The smart contracts in Web3 are decentralized and handle the business logic of transactions. Interactions with the front-end are then passed to the smart contracts and the Ethereum virtual machine (EVM), which adds transactions to the blockchain. The Web3 stack consists of layers such as centralized applications, cryptocurrency wallets like MetaMask, and developer environments. Unit and UI tests can be performed using familiar frameworks, while integration tests can use smart contract libraries. However, full end-to-end tests face challenges due to the need for third-party providers like MetaMask. Faking UI interactions is complex, and existing test frameworks do not support these plugins. One approach is to mock the Web3 flow, where the user interacts with the Web3, which then interacts with MetaMask or the third-party provider to send transactions to the Ethereum blockchain.

But then the smart contracts, the EVM and the Ethereum blockchain, this is something that is going to be decentralized.

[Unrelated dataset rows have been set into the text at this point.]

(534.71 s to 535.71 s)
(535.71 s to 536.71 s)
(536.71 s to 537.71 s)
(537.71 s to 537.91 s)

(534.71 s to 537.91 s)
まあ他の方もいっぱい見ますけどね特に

And the smart contracts, they have the business logic, or the protocol of these transactions and these business. So basically now, what we have is just we are going to interact with the front-end and then the front-end is going to interact with the smart contracts, and then EVM, the Ethereum virtual machine, and this is going to add the transaction to the blockchain. So it's going to add a new block to this Ethereum blockchain. And this is the part where it's decentralized.

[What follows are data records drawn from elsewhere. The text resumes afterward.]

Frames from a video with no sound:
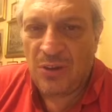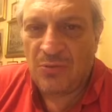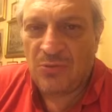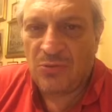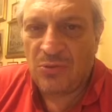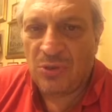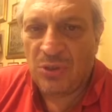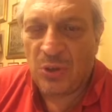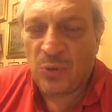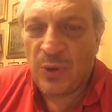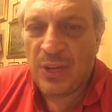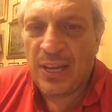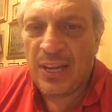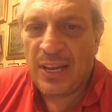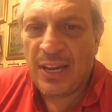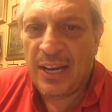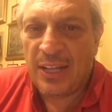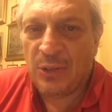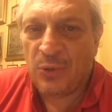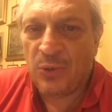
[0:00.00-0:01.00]
è uno di quegli
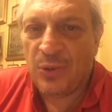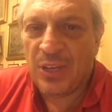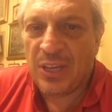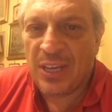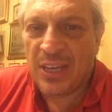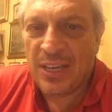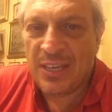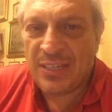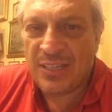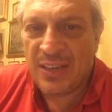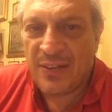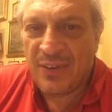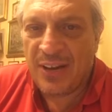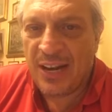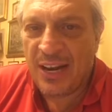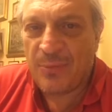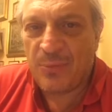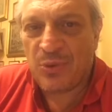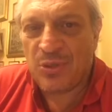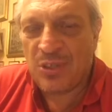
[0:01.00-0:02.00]
allenatori che se avrà
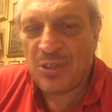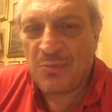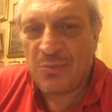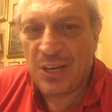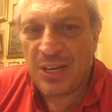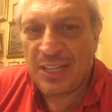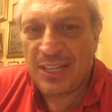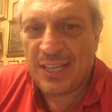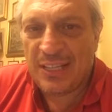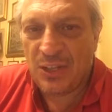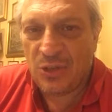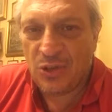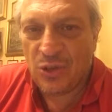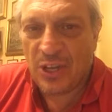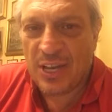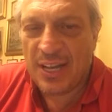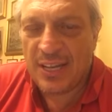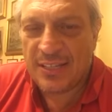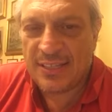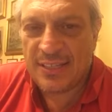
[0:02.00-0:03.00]
la possibilità di
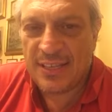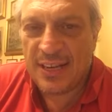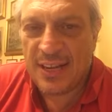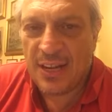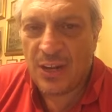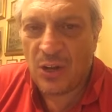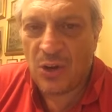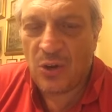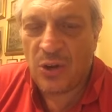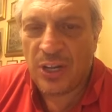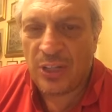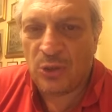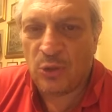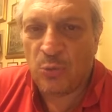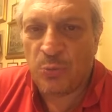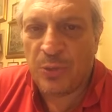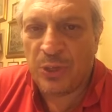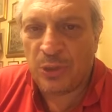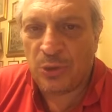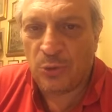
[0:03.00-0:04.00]
giocarsela ancora
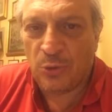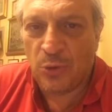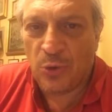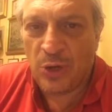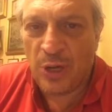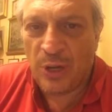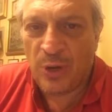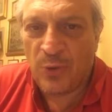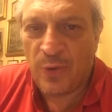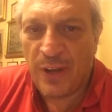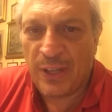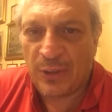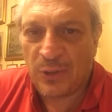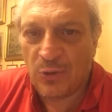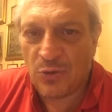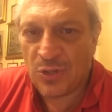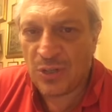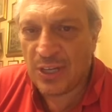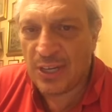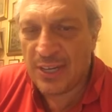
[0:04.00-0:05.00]
tu per tu con la
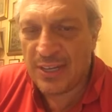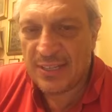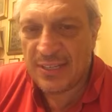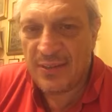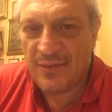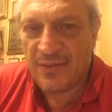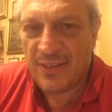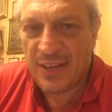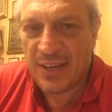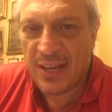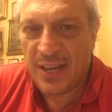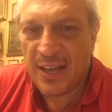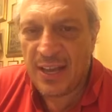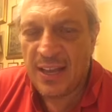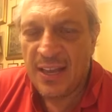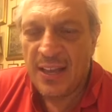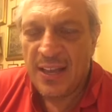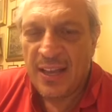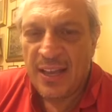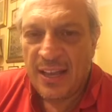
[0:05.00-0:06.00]
Juventus, classifica
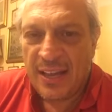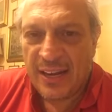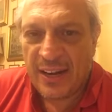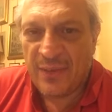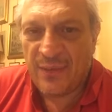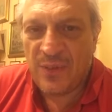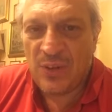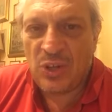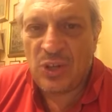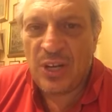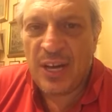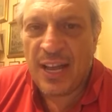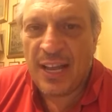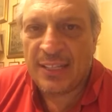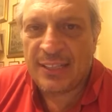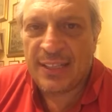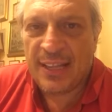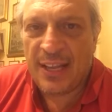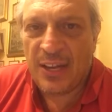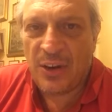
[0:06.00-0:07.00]

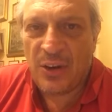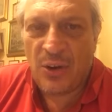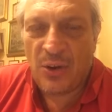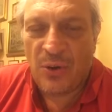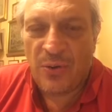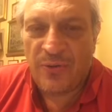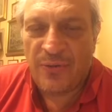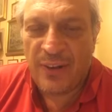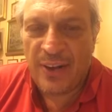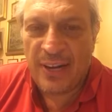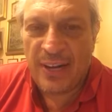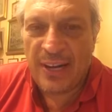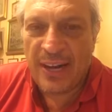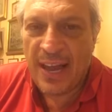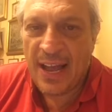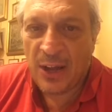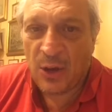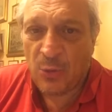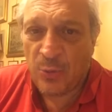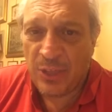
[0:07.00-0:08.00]
ravvicinata, non
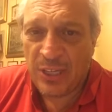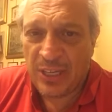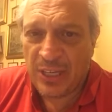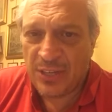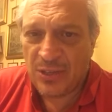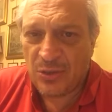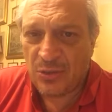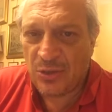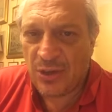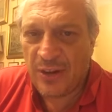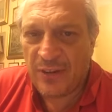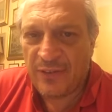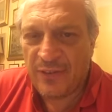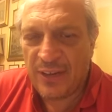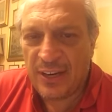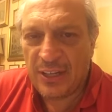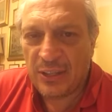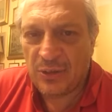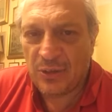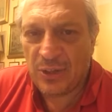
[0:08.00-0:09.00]
fallirà, come del resto non ha
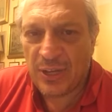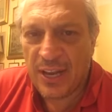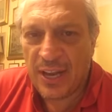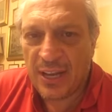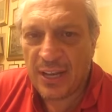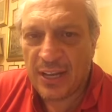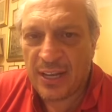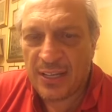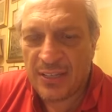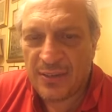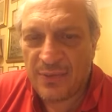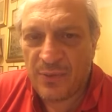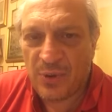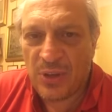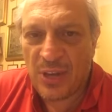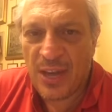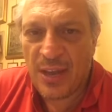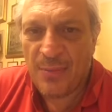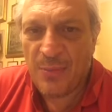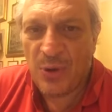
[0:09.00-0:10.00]
fallito neanche se
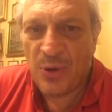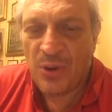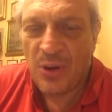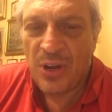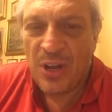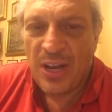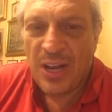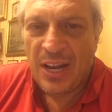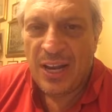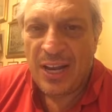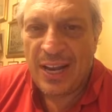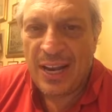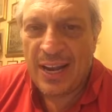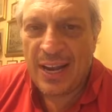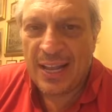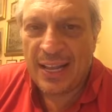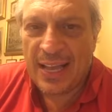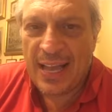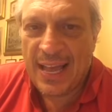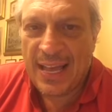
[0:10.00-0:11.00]
vogliamo
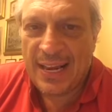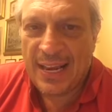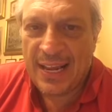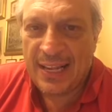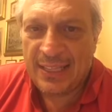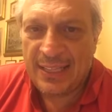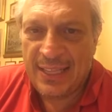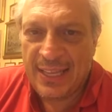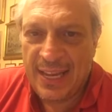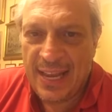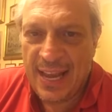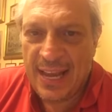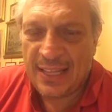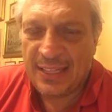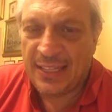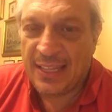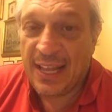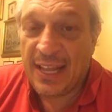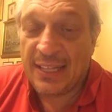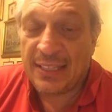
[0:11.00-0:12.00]
nella gara di
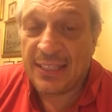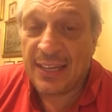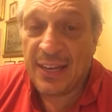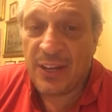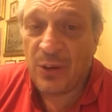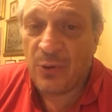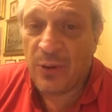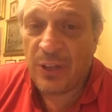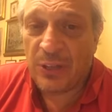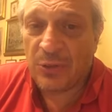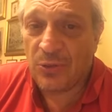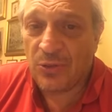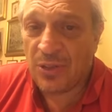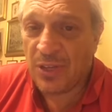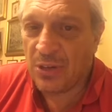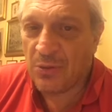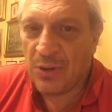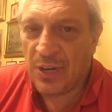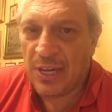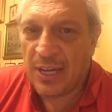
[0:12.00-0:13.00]
andata. La Juventus
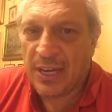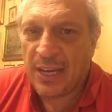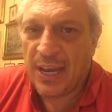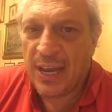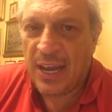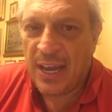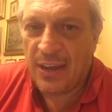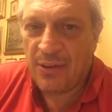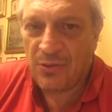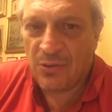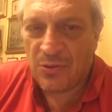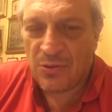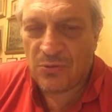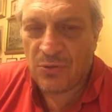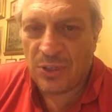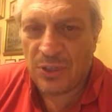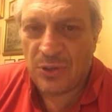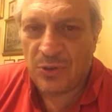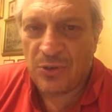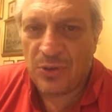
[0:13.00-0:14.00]
è quella che è, è uno
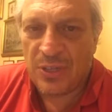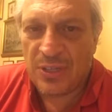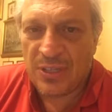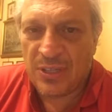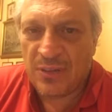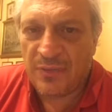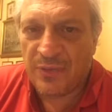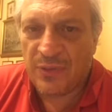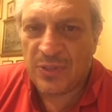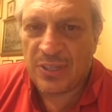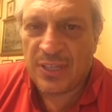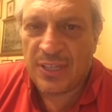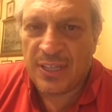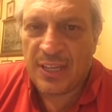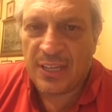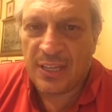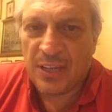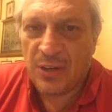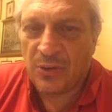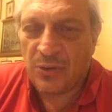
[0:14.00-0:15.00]
squadrone, si è rinforzata
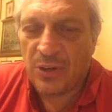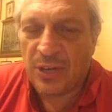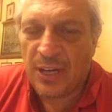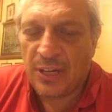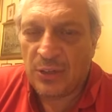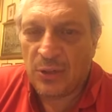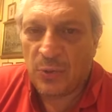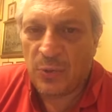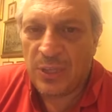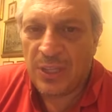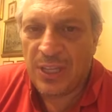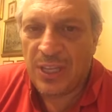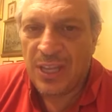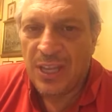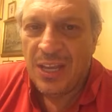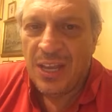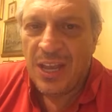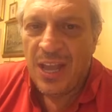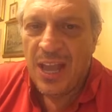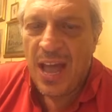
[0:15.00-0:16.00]
anche con Ronaldo, quindi
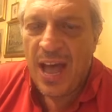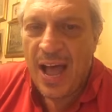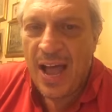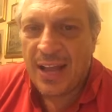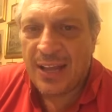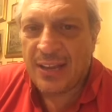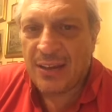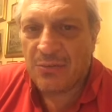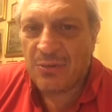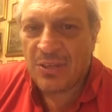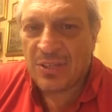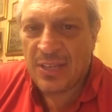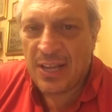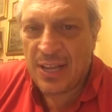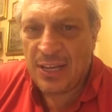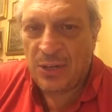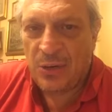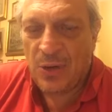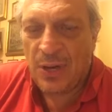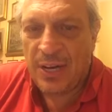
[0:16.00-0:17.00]
anche
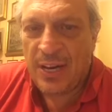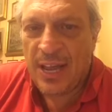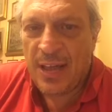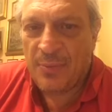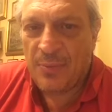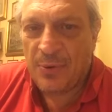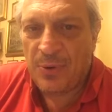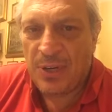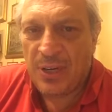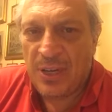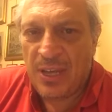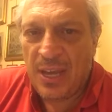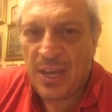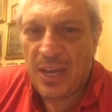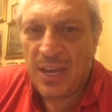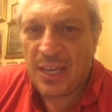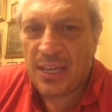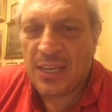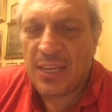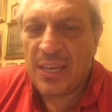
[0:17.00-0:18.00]
quest'anno al Napoli
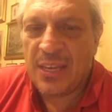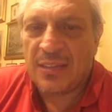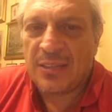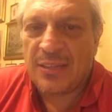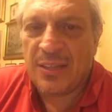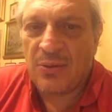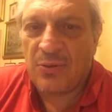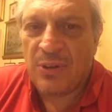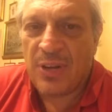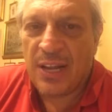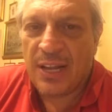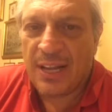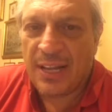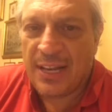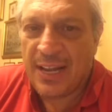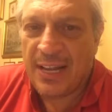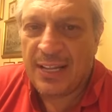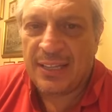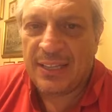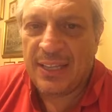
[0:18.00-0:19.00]
è chiesta una
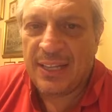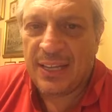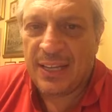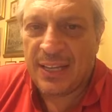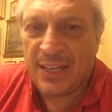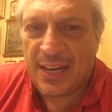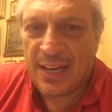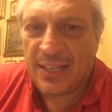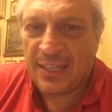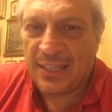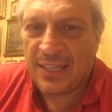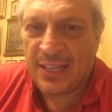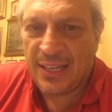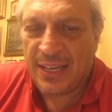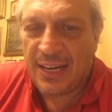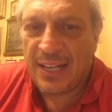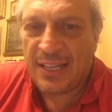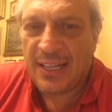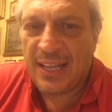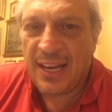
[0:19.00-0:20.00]
grande, grande,
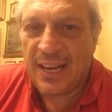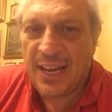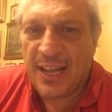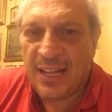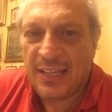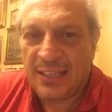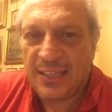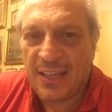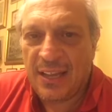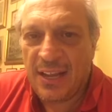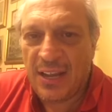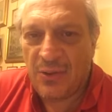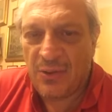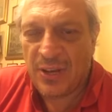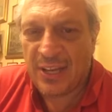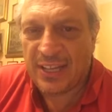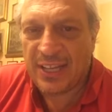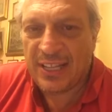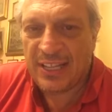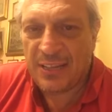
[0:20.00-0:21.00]
grande annata e
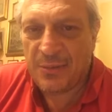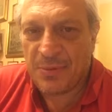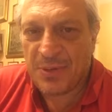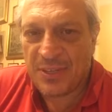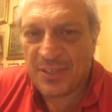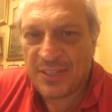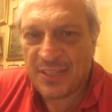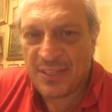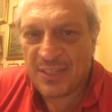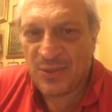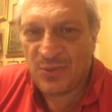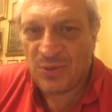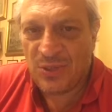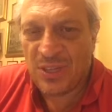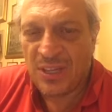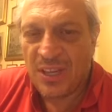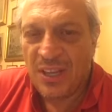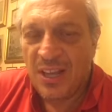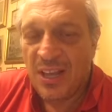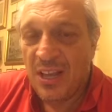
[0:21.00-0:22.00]
una grande
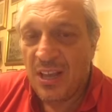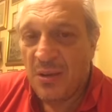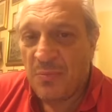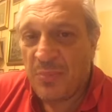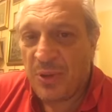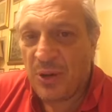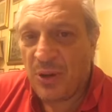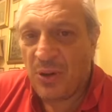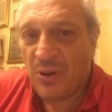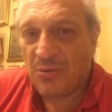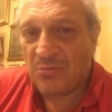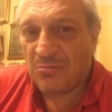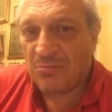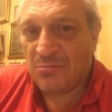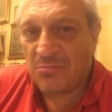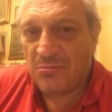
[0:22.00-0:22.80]
prestazione però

So this is an example of a WebTree stack. So we have some examples of like tools and frameworks, but you can see the layers. So you have the first layer with the centralized applications. So it can be something like MetaMask, which is a plugin to authorize it. Identity have wallets, it's a cryptocurrency wallet. Then you have Uniswap. Then you have another layer presentation layer, which is called then you have the developer environments where you can, you know, test your product. And then you have the other layers like blockchain interaction layer. And the network layer with the EVM blockchains. So this is not all the tools that you can use. It's just like an example with the most popular ones, I believe. But at least you have an idea of, you know, how it is their Web3 stack.

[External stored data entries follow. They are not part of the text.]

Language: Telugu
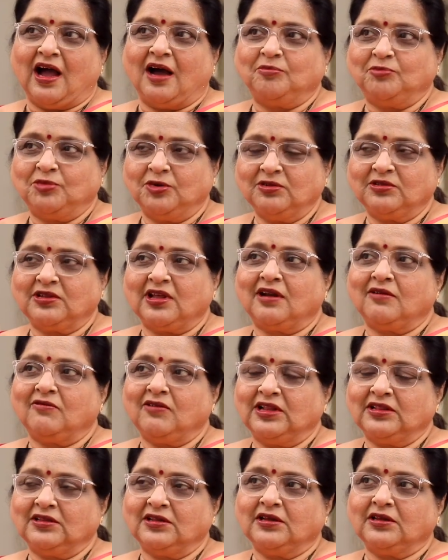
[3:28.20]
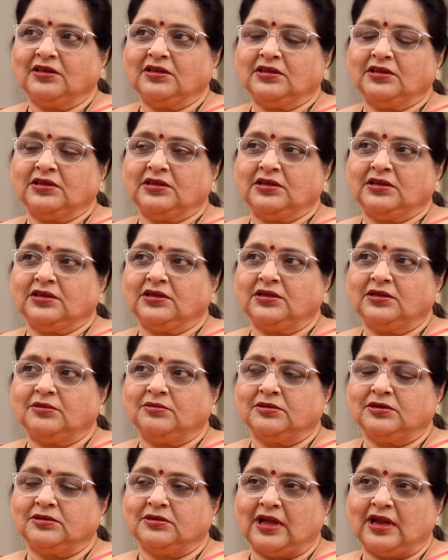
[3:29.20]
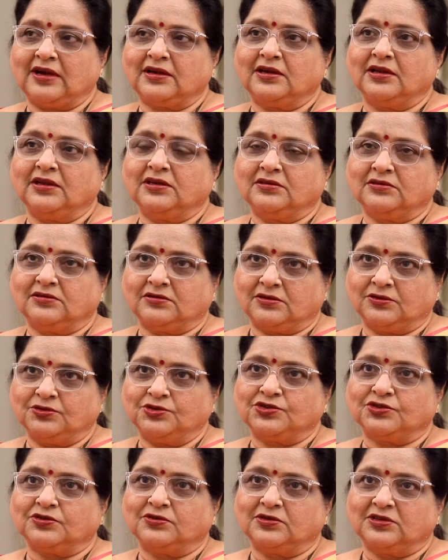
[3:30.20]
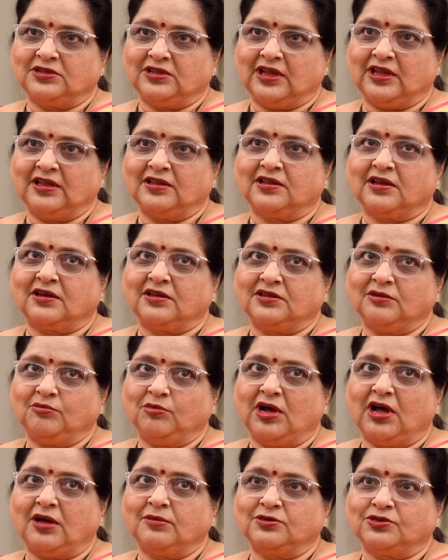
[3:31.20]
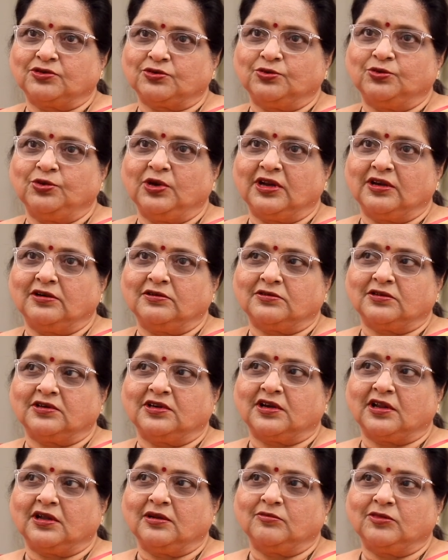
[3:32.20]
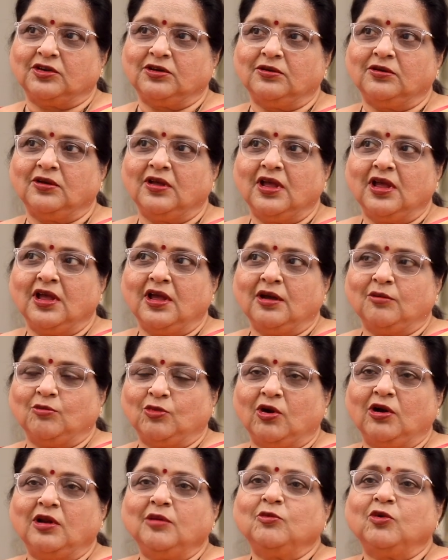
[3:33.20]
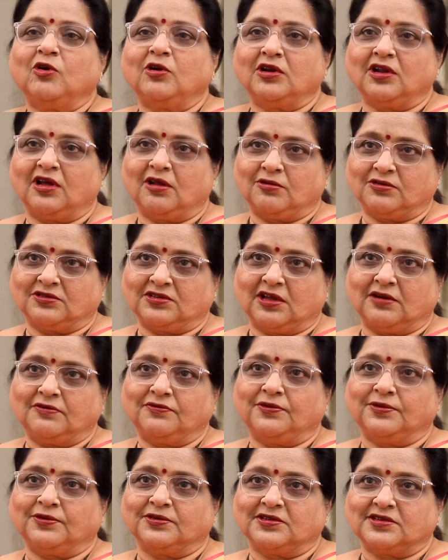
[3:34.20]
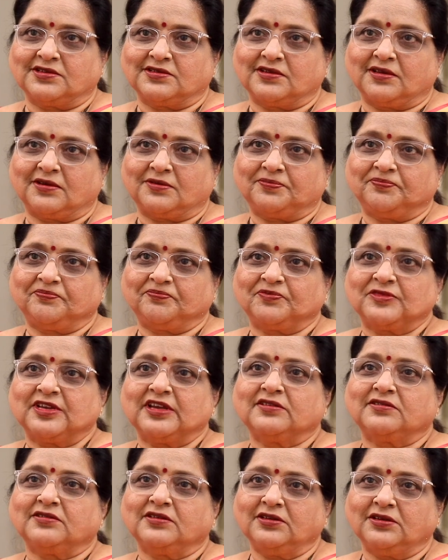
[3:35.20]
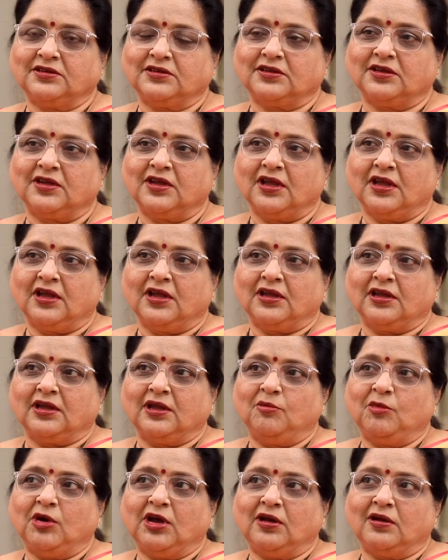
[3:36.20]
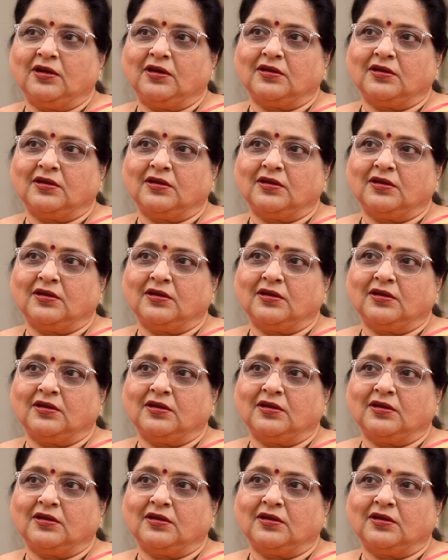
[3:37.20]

అప్పుడు తర్వాత ఈ యాక్టింగ్ కొంచెం ఇది అయిన తర్వాత బాబు స్కూల్కి వెళ్తున్న టైంలో మురళీమోహన్ గారు ఒకసారి ఫోన్ చేశారు చేసి ఏమా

And then the tasks, they are, the end-to-end tasks are more like the problem with Web3. And if you want to do, you know, the unit tests, it's fine, you can use something that you already use it for, you know, web2 applications. You can use Jest, you can use Mocha, it's the same kind of framework. And then you can just verify, you know, if the components they are operating as intended. So UI tests are also not a problem, because you can still use the same frameworks that you use right now to do the tests. And, yeah, the integration tests, they are not a problem as well, because you can just use the smart contract libraries to mimic their own changes by just mocking the underlying EVM. So the problem is when you go and you try to do the full end-to-end tests without the mocking, because you have this third party provider that you need to use to communicate with the blockchain and submit the transactions, and most of the frameworks right now that do end-to-end tests, they cannot access this plugin. So one of the most used plugins is MetaMask, as I said, it's a cryptocurrency wallet, and you need these to interact with the Ethereum blockchain and sign the private keys and do the full transaction cycle flow. So yeah, faking these UI interactions is really complex and the test frameworks that we have right now, they don't support these plugins, even when running headless browser. So one of the approaches that I'm going to show you after is just mocking the WebTree. But this is basically what is the flow. So the user goes in and interacts with the WebTree that interacts with the MetaMask or the third-party provider. And then finally, MetaMask is able to send this transaction to the Ethereum blockchain and add the block there.